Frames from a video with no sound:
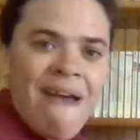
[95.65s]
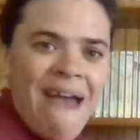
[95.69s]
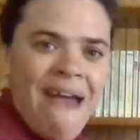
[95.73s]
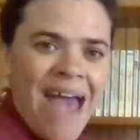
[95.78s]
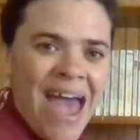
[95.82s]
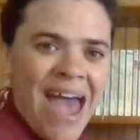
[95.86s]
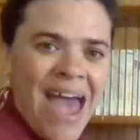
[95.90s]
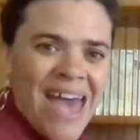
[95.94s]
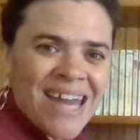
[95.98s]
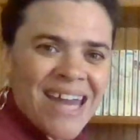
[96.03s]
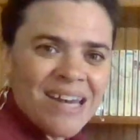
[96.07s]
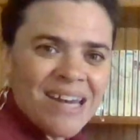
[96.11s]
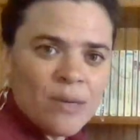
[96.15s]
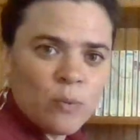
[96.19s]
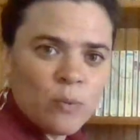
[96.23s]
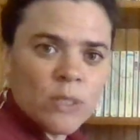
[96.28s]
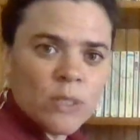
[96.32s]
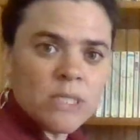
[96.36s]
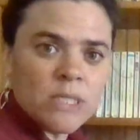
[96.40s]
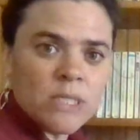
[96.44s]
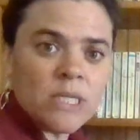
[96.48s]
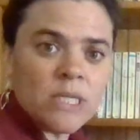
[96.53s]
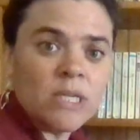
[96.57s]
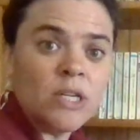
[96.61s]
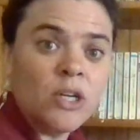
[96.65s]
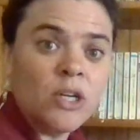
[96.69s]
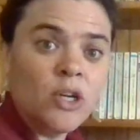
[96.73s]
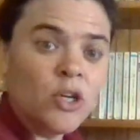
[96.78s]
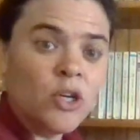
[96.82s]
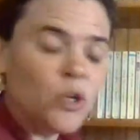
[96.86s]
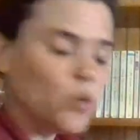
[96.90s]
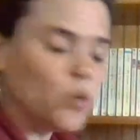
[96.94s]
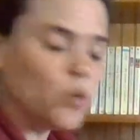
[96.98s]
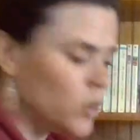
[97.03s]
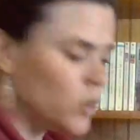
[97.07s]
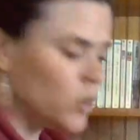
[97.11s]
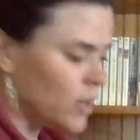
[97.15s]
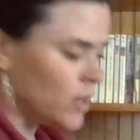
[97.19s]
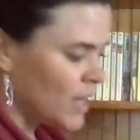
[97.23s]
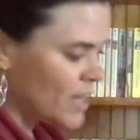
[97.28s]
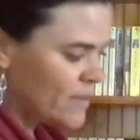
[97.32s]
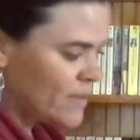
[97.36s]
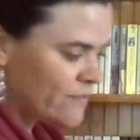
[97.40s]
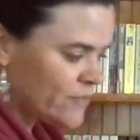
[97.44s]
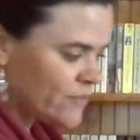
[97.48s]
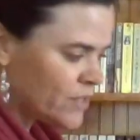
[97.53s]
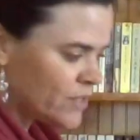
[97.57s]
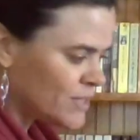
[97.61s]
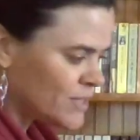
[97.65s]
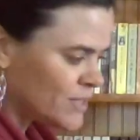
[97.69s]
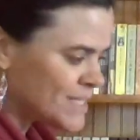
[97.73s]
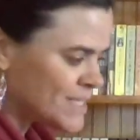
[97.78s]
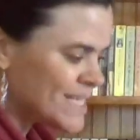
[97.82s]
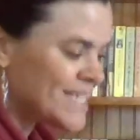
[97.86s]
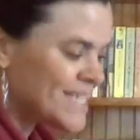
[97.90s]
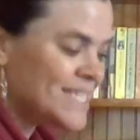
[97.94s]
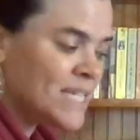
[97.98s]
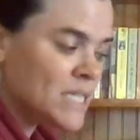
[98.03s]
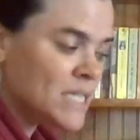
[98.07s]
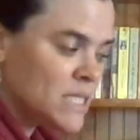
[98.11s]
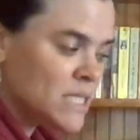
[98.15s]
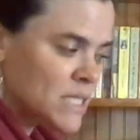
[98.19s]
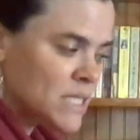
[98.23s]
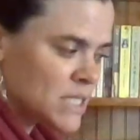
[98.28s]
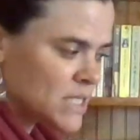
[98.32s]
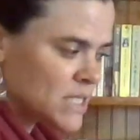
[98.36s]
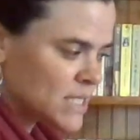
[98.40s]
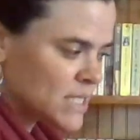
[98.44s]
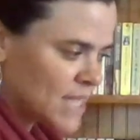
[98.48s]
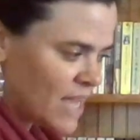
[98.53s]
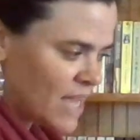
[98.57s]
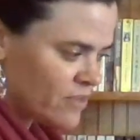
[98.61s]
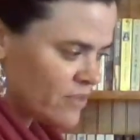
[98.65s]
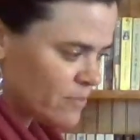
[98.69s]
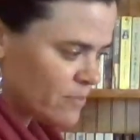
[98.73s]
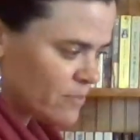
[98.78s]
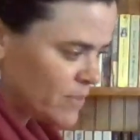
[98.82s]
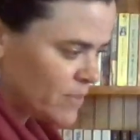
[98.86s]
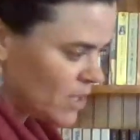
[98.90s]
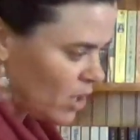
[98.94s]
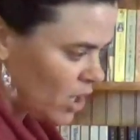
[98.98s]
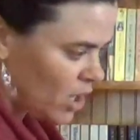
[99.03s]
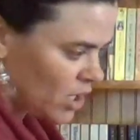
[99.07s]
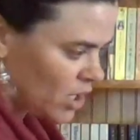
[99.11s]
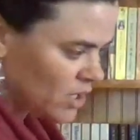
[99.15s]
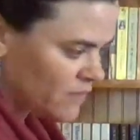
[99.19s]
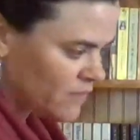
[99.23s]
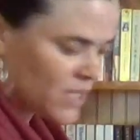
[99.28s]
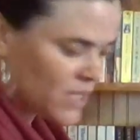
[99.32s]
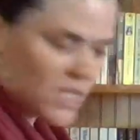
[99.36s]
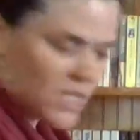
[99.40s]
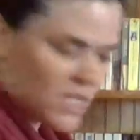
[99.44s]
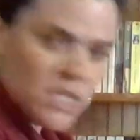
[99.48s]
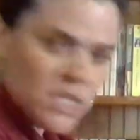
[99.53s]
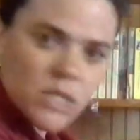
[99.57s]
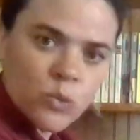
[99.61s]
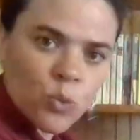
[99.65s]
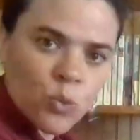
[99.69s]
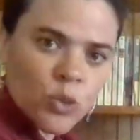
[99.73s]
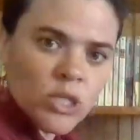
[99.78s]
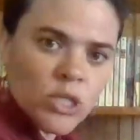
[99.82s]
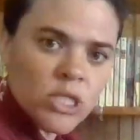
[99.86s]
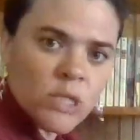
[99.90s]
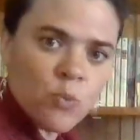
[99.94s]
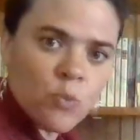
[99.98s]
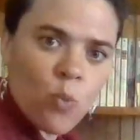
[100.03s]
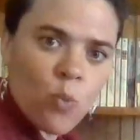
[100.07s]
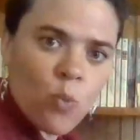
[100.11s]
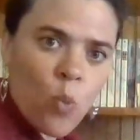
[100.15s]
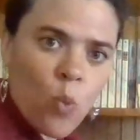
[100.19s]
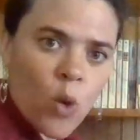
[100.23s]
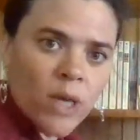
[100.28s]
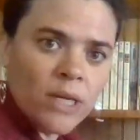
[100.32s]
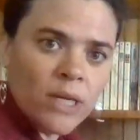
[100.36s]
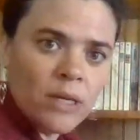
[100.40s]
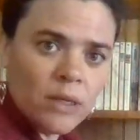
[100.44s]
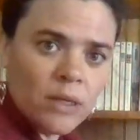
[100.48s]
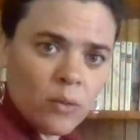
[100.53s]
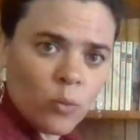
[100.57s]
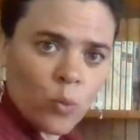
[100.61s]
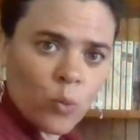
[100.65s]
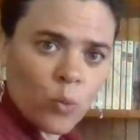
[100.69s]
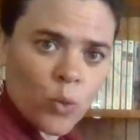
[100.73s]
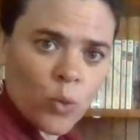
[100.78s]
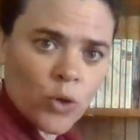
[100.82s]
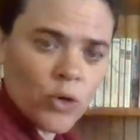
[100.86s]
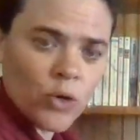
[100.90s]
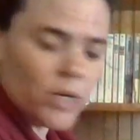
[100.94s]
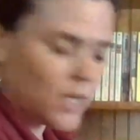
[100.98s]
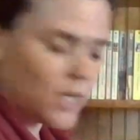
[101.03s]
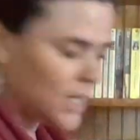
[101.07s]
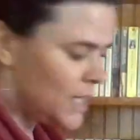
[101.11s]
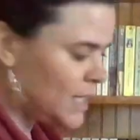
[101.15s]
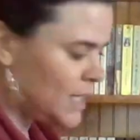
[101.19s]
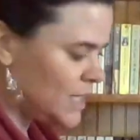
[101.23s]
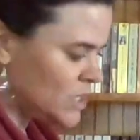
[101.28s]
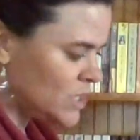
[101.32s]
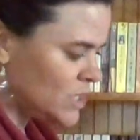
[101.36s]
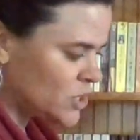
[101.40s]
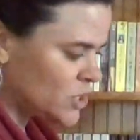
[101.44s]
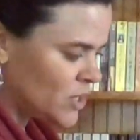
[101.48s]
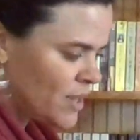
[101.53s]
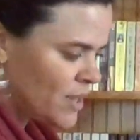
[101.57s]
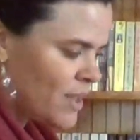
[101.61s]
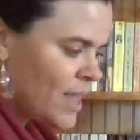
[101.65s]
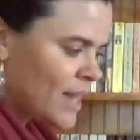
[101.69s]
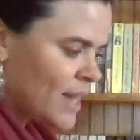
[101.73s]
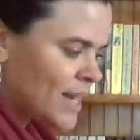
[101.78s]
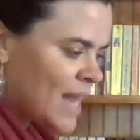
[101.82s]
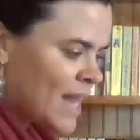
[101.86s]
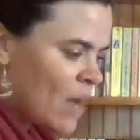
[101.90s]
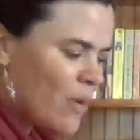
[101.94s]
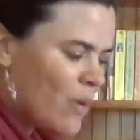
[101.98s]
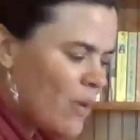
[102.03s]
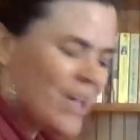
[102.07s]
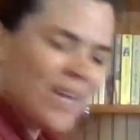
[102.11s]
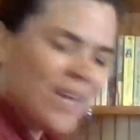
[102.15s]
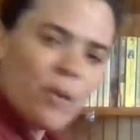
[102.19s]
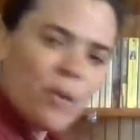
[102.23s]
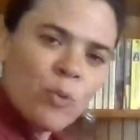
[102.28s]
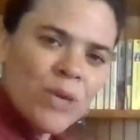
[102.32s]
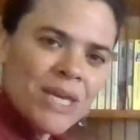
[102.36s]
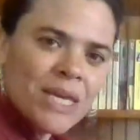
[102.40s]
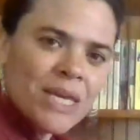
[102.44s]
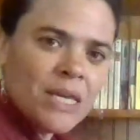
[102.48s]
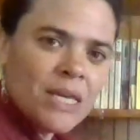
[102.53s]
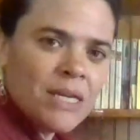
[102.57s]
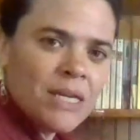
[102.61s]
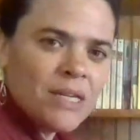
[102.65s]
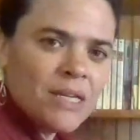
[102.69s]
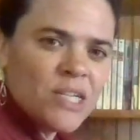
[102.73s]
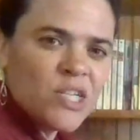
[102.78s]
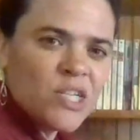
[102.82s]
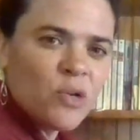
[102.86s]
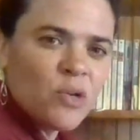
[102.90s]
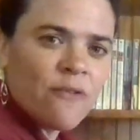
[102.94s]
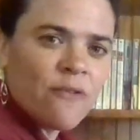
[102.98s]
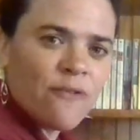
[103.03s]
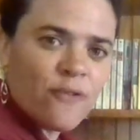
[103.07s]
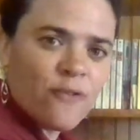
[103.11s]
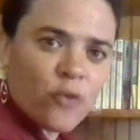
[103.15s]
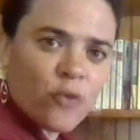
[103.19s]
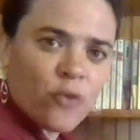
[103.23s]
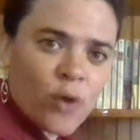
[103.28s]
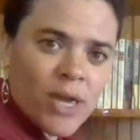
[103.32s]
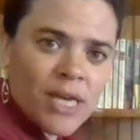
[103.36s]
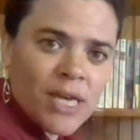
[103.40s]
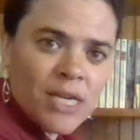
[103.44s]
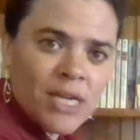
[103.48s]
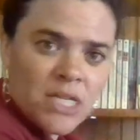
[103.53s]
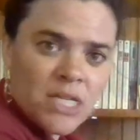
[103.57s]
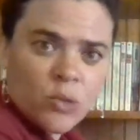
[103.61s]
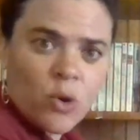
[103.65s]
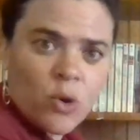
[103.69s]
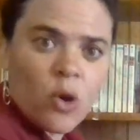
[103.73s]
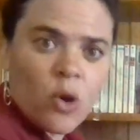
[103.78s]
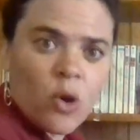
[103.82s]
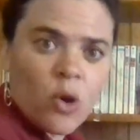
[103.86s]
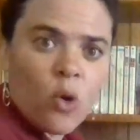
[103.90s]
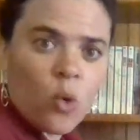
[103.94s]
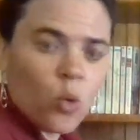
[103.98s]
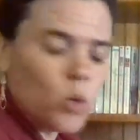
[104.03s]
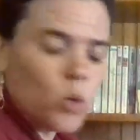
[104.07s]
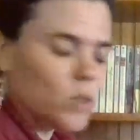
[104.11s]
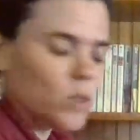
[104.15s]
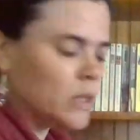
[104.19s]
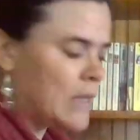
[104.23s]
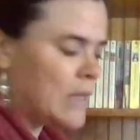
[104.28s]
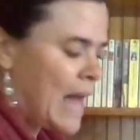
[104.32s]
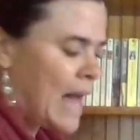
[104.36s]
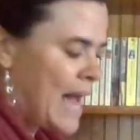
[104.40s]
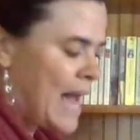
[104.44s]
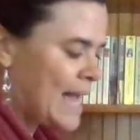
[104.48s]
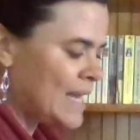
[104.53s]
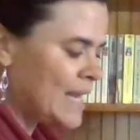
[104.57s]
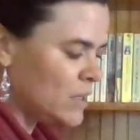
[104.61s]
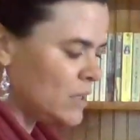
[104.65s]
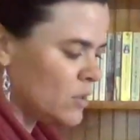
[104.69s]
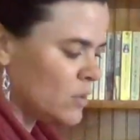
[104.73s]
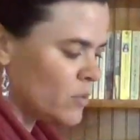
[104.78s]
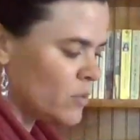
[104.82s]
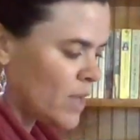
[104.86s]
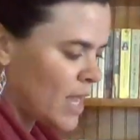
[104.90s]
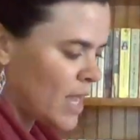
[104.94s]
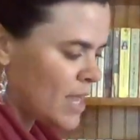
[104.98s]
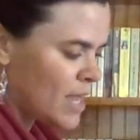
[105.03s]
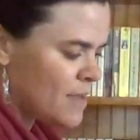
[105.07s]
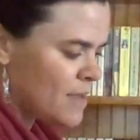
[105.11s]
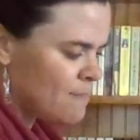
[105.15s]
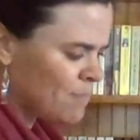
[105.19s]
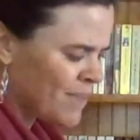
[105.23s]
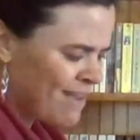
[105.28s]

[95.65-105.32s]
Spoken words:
N was new life. Notice it doesn't just have to be all of these. We're just one word each. Now we can get into a phrase or a whole line, okay?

──────────────────────────────

**Task instructions:** None of the pictures should appear; the rest of the entries must be reproduced exactly.

**Output below:**
Frames from a video with no sound:
[95.65s]
[95.69s]
[95.73s]
[95.78s]
[95.82s]
[95.86s]
[95.90s]
[95.94s]
[95.98s]
[96.03s]
[96.07s]
[96.11s]
[96.15s]
[96.19s]
[96.23s]
[96.28s]
[96.32s]
[96.36s]
[96.40s]
[96.44s]
[96.48s]
[96.53s]
[96.57s]
[96.61s]
[96.65s]
[96.69s]
[96.73s]
[96.78s]
[96.82s]
[96.86s]
[96.90s]
[96.94s]
[96.98s]
[97.03s]
[97.07s]
[97.11s]
[97.15s]
[97.19s]
[97.23s]
[97.28s]
[97.32s]
[97.36s]
[97.40s]
[97.44s]
[97.48s]
[97.53s]
[97.57s]
[97.61s]
[97.65s]
[97.69s]
[97.73s]
[97.78s]
[97.82s]
[97.86s]
[97.90s]
[97.94s]
[97.98s]
[98.03s]
[98.07s]
[98.11s]
[98.15s]
[98.19s]
[98.23s]
[98.28s]
[98.32s]
[98.36s]
[98.40s]
[98.44s]
[98.48s]
[98.53s]
[98.57s]
[98.61s]
[98.65s]
[98.69s]
[98.73s]
[98.78s]
[98.82s]
[98.86s]
[98.90s]
[98.94s]
[98.98s]
[99.03s]
[99.07s]
[99.11s]
[99.15s]
[99.19s]
[99.23s]
[99.28s]
[99.32s]
[99.36s]
[99.40s]
[99.44s]
[99.48s]
[99.53s]
[99.57s]
[99.61s]
[99.65s]
[99.69s]
[99.73s]
[99.78s]
[99.82s]
[99.86s]
[99.90s]
[99.94s]
[99.98s]
[100.03s]
[100.07s]
[100.11s]
[100.15s]
[100.19s]
[100.23s]
[100.28s]
[100.32s]
[100.36s]
[100.40s]
[100.44s]
[100.48s]
[100.53s]
[100.57s]
[100.61s]
[100.65s]
[100.69s]
[100.73s]
[100.78s]
[100.82s]
[100.86s]
[100.90s]
[100.94s]
[100.98s]
[101.03s]
[101.07s]
[101.11s]
[101.15s]
[101.19s]
[101.23s]
[101.28s]
[101.32s]
[101.36s]
[101.40s]
[101.44s]
[101.48s]
[101.53s]
[101.57s]
[101.61s]
[101.65s]
[101.69s]
[101.73s]
[101.78s]
[101.82s]
[101.86s]
[101.90s]
[101.94s]
[101.98s]
[102.03s]
[102.07s]
[102.11s]
[102.15s]
[102.19s]
[102.23s]
[102.28s]
[102.32s]
[102.36s]
[102.40s]
[102.44s]
[102.48s]
[102.53s]
[102.57s]
[102.61s]
[102.65s]
[102.69s]
[102.73s]
[102.78s]
[102.82s]
[102.86s]
[102.90s]
[102.94s]
[102.98s]
[103.03s]
[103.07s]
[103.11s]
[103.15s]
[103.19s]
[103.23s]
[103.28s]
[103.32s]
[103.36s]
[103.40s]
[103.44s]
[103.48s]
[103.53s]
[103.57s]
[103.61s]
[103.65s]
[103.69s]
[103.73s]
[103.78s]
[103.82s]
[103.86s]
[103.90s]
[103.94s]
[103.98s]
[104.03s]
[104.07s]
[104.11s]
[104.15s]
[104.19s]
[104.23s]
[104.28s]
[104.32s]
[104.36s]
[104.40s]
[104.44s]
[104.48s]
[104.53s]
[104.57s]
[104.61s]
[104.65s]
[104.69s]
[104.73s]
[104.78s]
[104.82s]
[104.86s]
[104.90s]
[104.94s]
[104.98s]
[105.03s]
[105.07s]
[105.11s]
[105.15s]
[105.19s]
[105.23s]
[105.28s]

[95.65-105.32s]
Spoken words:
N was new life. Notice it doesn't just have to be all of these. We're just one word each. Now we can get into a phrase or a whole line, okay?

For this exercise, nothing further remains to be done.